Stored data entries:
-=-=-=-=-

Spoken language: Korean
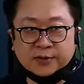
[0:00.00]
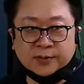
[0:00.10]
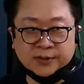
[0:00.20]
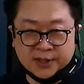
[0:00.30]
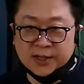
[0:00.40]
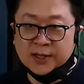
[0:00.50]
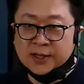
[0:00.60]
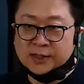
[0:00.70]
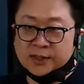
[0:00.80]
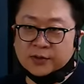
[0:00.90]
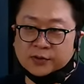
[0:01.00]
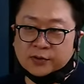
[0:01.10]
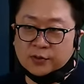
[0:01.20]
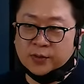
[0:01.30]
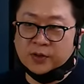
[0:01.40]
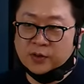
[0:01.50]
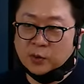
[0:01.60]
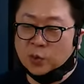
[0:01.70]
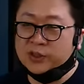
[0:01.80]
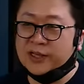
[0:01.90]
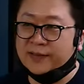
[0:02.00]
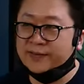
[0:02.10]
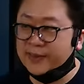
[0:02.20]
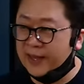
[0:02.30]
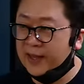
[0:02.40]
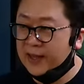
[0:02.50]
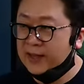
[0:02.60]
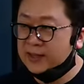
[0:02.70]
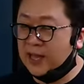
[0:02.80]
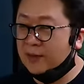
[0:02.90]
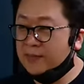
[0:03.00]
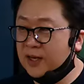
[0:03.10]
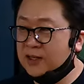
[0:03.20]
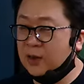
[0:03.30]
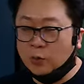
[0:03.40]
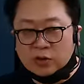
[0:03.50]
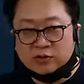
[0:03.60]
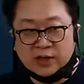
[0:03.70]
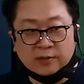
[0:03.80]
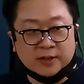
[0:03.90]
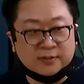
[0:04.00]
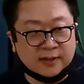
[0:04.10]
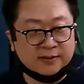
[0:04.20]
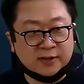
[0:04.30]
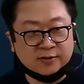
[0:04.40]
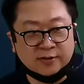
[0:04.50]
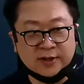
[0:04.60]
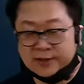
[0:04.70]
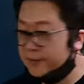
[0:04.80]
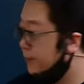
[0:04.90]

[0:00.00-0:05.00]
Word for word: 그럼 언제? 지용도면 고시한 때. 다음 날이다, 오일이다 이런 말씀 안 되는 거예요.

-=-=-=-=-

**What needs to be done**
Copy the preceding data in full and word for word, dropping its pictures.

**Your solution**
Spoken language: Korean
[0:00.00]
[0:00.10]
[0:00.20]
[0:00.30]
[0:00.40]
[0:00.50]
[0:00.60]
[0:00.70]
[0:00.80]
[0:00.90]
[0:01.00]
[0:01.10]
[0:01.20]
[0:01.30]
[0:01.40]
[0:01.50]
[0:01.60]
[0:01.70]
[0:01.80]
[0:01.90]
[0:02.00]
[0:02.10]
[0:02.20]
[0:02.30]
[0:02.40]
[0:02.50]
[0:02.60]
[0:02.70]
[0:02.80]
[0:02.90]
[0:03.00]
[0:03.10]
[0:03.20]
[0:03.30]
[0:03.40]
[0:03.50]
[0:03.60]
[0:03.70]
[0:03.80]
[0:03.90]
[0:04.00]
[0:04.10]
[0:04.20]
[0:04.30]
[0:04.40]
[0:04.50]
[0:04.60]
[0:04.70]
[0:04.80]
[0:04.90]

[0:00.00-0:05.00]
Word for word: 그럼 언제? 지용도면 고시한 때. 다음 날이다, 오일이다 이런 말씀 안 되는 거예요.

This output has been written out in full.